▸ WORK INSTRUCTION: Give back, exactly and with nothing else, the lines running from the one that contains "[3.60-4.50s]" to the end of the entries below; do not include pictures.

[Saved entries]
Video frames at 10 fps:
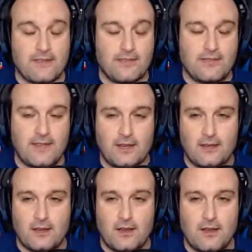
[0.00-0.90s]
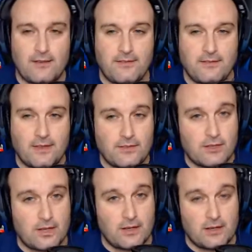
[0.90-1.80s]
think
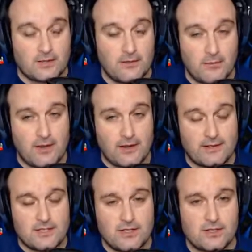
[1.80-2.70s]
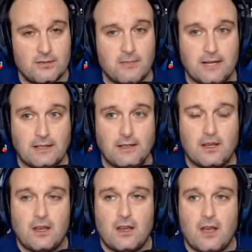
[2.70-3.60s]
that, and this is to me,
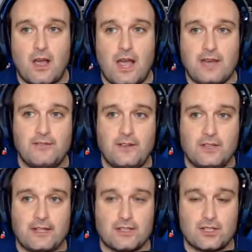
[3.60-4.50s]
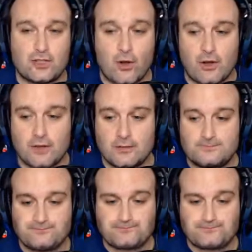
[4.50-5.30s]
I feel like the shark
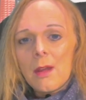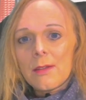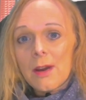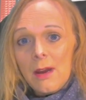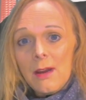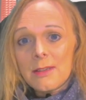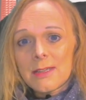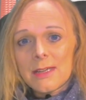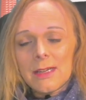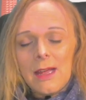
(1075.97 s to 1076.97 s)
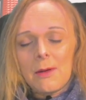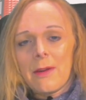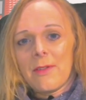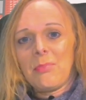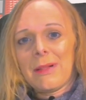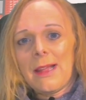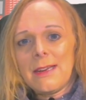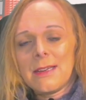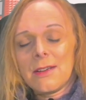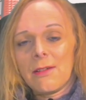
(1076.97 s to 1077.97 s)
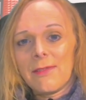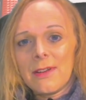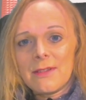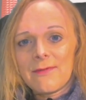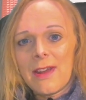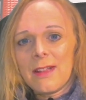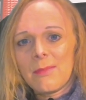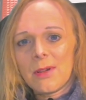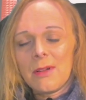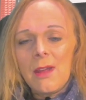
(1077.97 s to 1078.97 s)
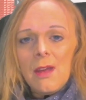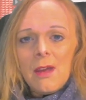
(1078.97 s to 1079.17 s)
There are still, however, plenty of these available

▸ RESPONSE FOR THIS EXERCISE:
[3.60-4.50s]
[4.50-5.30s]
I feel like the shark
(1075.97 s to 1076.97 s)
(1076.97 s to 1077.97 s)
(1077.97 s to 1078.97 s)
(1078.97 s to 1079.17 s)
There are still, however, plenty of these available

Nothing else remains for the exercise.